Work item - Strip out the pictures and output each remaining line of the data word for word.

Stored data
━━━━━━━━━━━━━━━━━━━━━━━━━━━━━━

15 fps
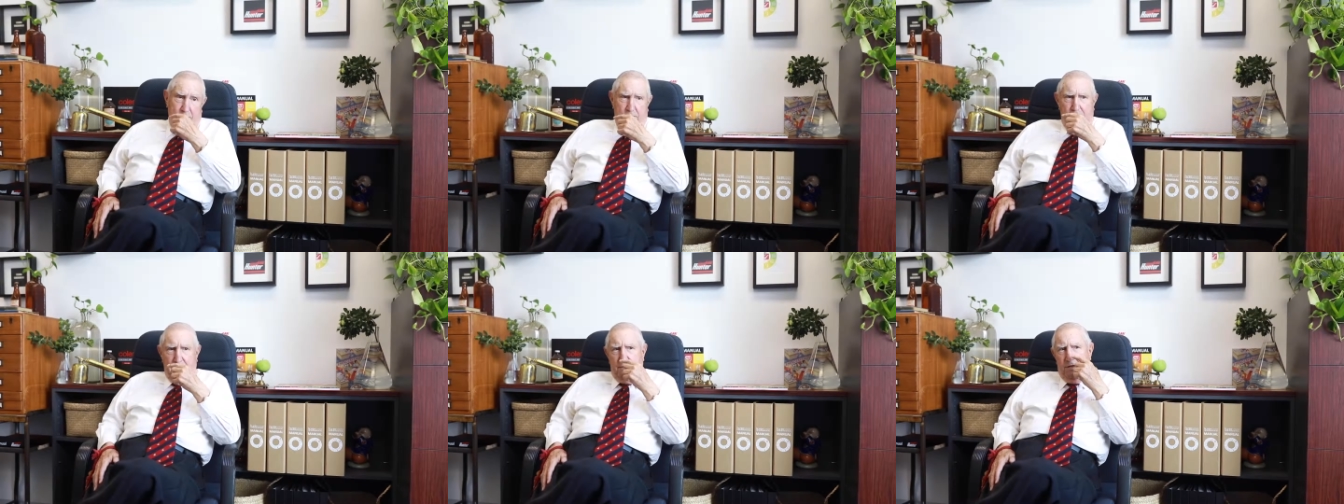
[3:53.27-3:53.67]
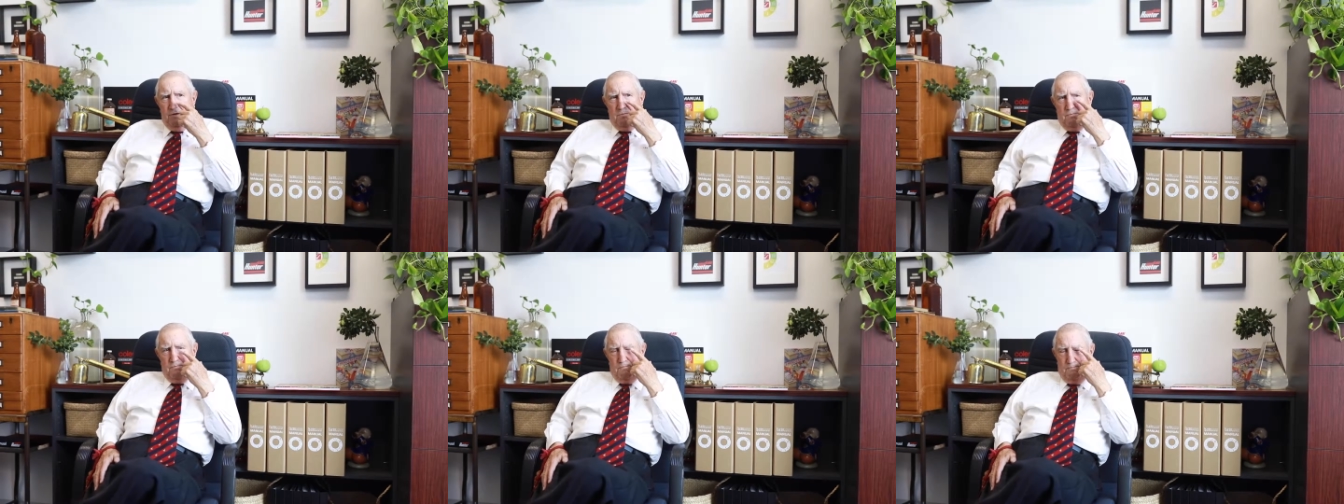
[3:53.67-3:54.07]
and he
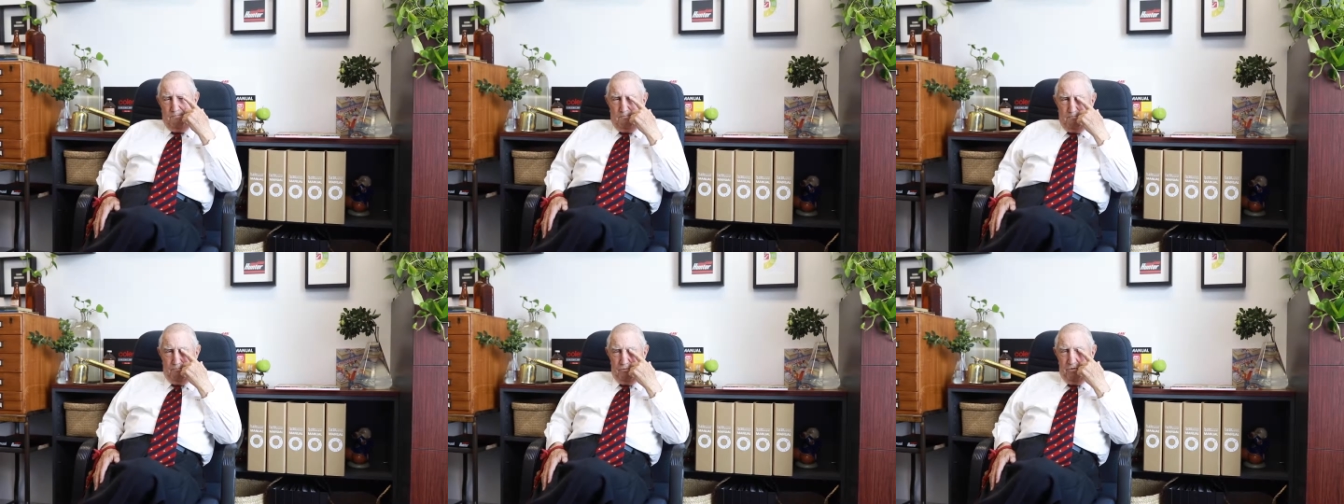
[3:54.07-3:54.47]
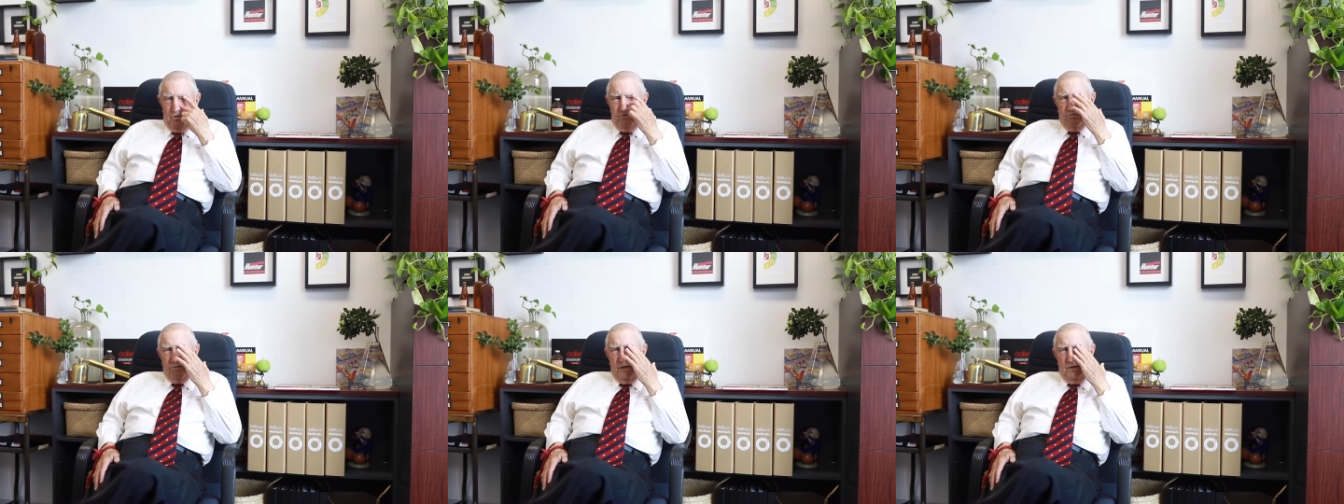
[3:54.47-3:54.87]

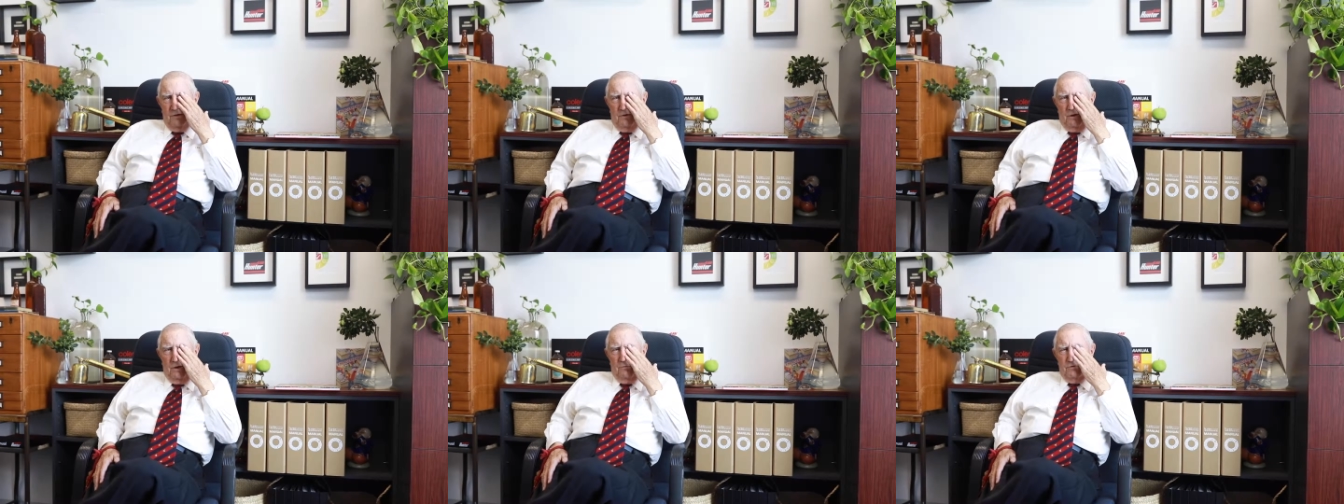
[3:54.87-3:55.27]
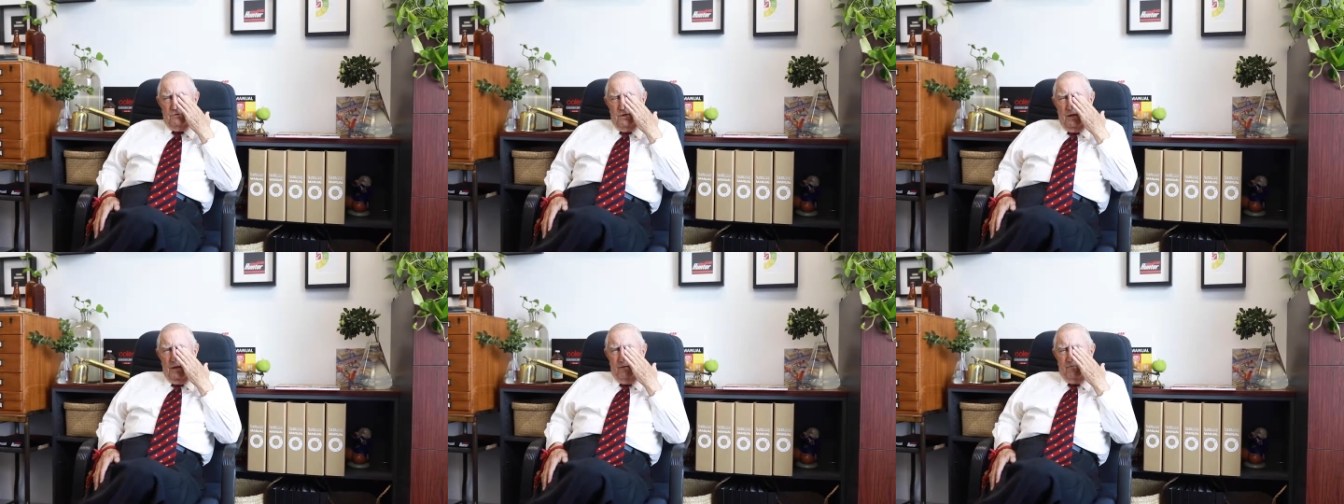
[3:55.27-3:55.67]
bruised that eye, was
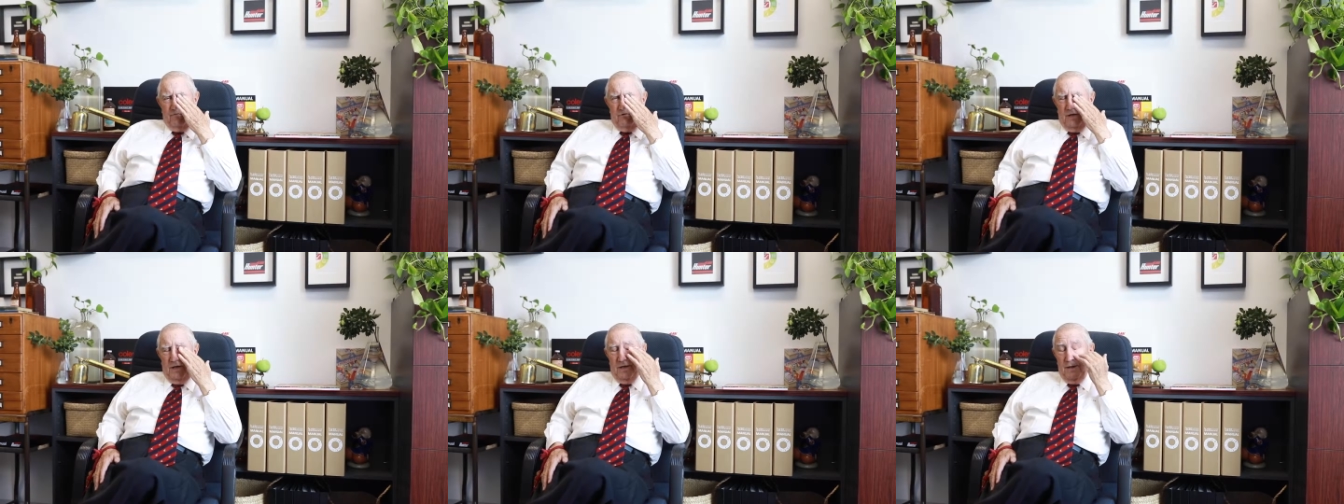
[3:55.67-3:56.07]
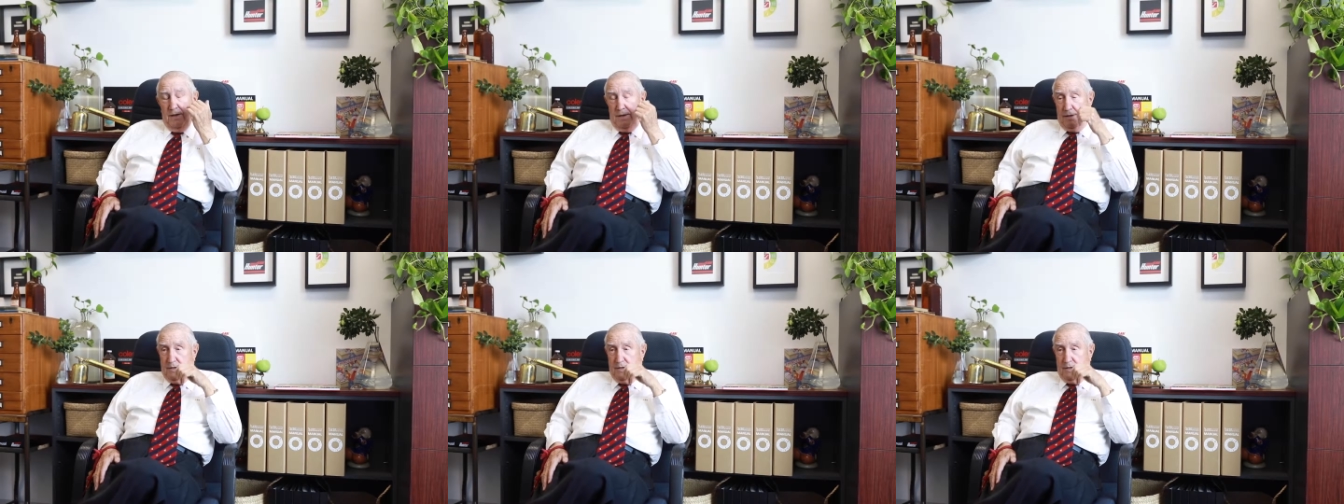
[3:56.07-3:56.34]
half shut.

━━━━━━━━━━━━━━━━━━━━━━━━━━━━━━

Finished task -
15 fps
[3:53.27-3:53.67]
[3:53.67-3:54.07]
and he
[3:54.07-3:54.47]
[3:54.47-3:54.87]

[3:54.87-3:55.27]
[3:55.27-3:55.67]
bruised that eye, was
[3:55.67-3:56.07]
[3:56.07-3:56.34]
half shut.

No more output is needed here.